### [Assignment]
Return the following data exactly, with all pictures left out.

[Collected data]
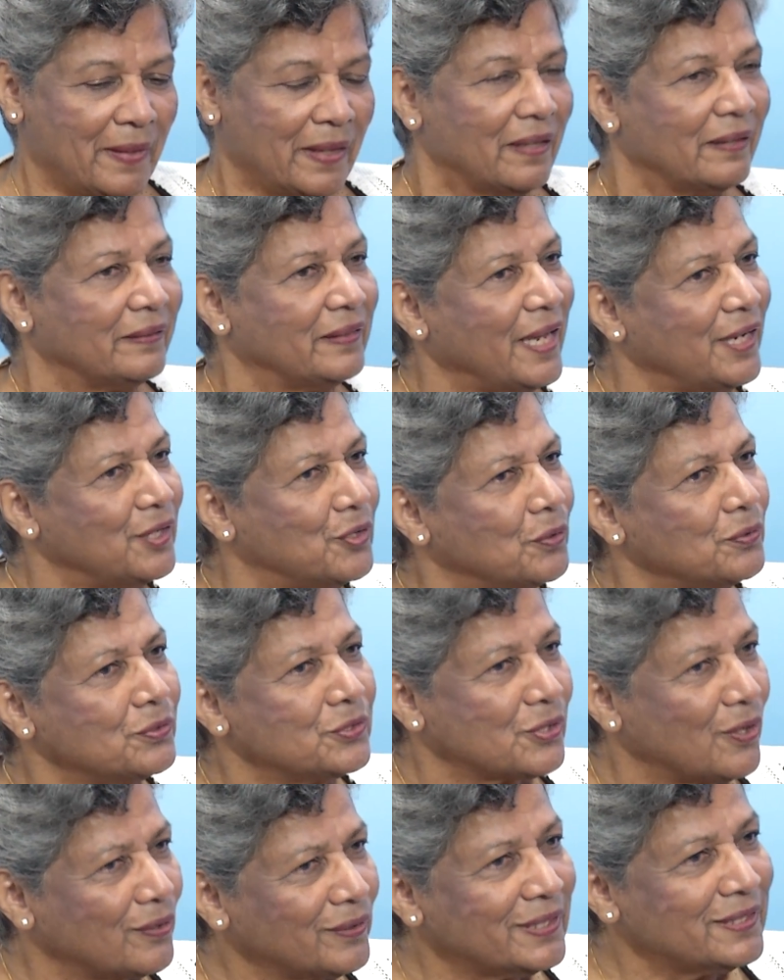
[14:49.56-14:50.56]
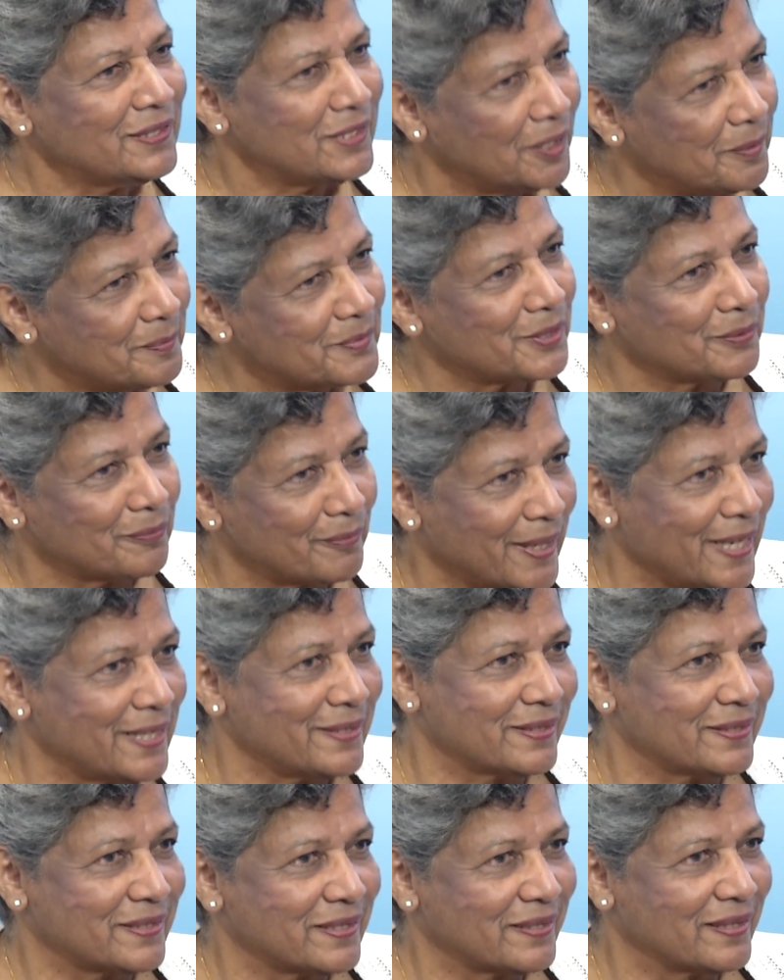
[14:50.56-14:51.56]
they don't talk in terms of
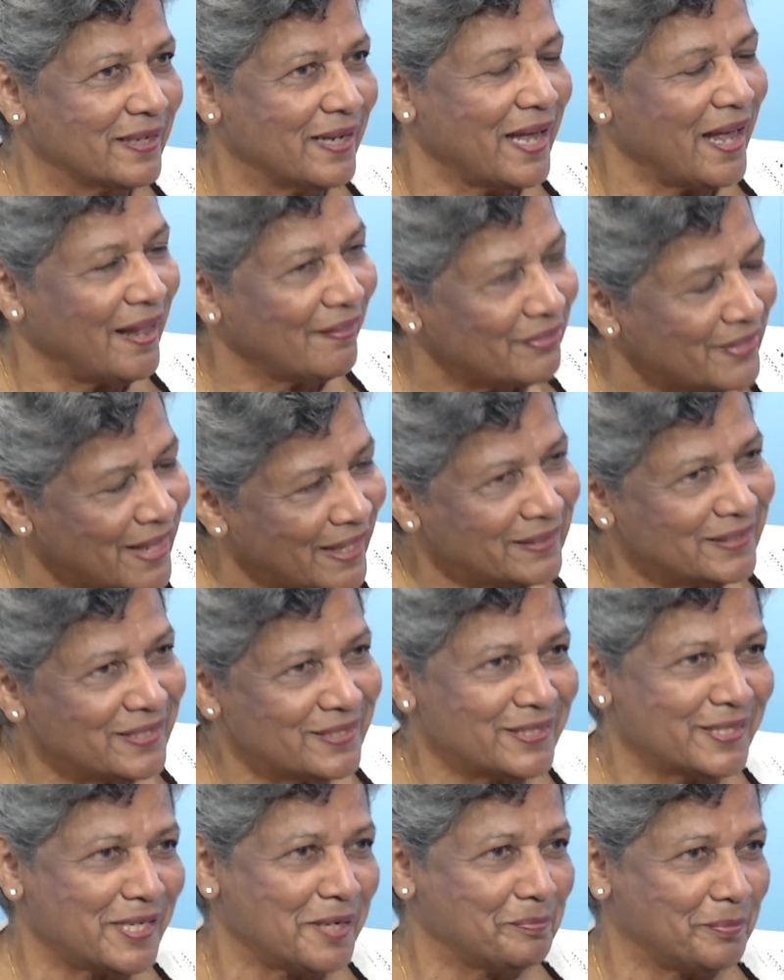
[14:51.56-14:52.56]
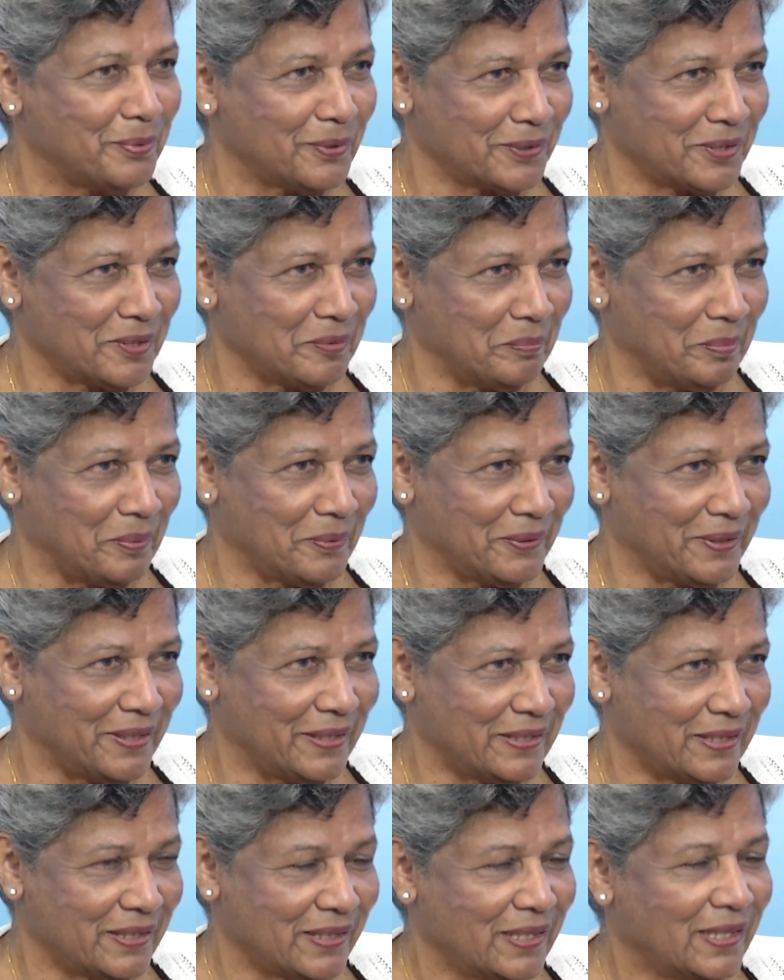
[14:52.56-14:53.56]
race. And that is the important
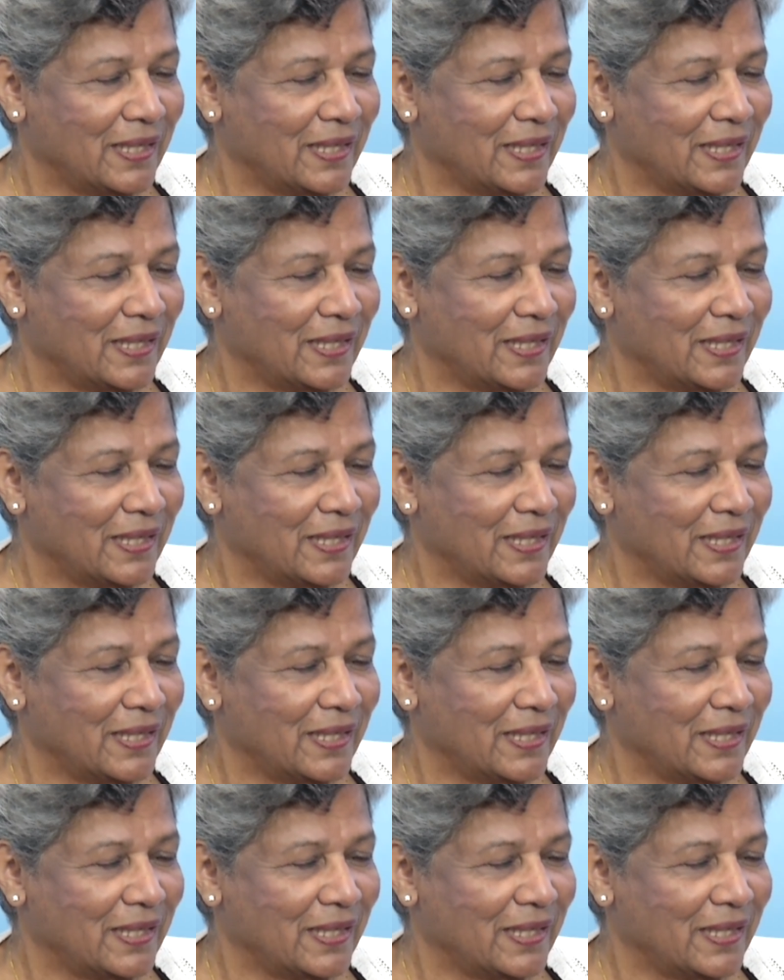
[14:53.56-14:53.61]
point.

### [Response below]
[14:49.56-14:50.56]
[14:50.56-14:51.56]
they don't talk in terms of
[14:51.56-14:52.56]
[14:52.56-14:53.56]
race. And that is the important
[14:53.56-14:53.61]
point.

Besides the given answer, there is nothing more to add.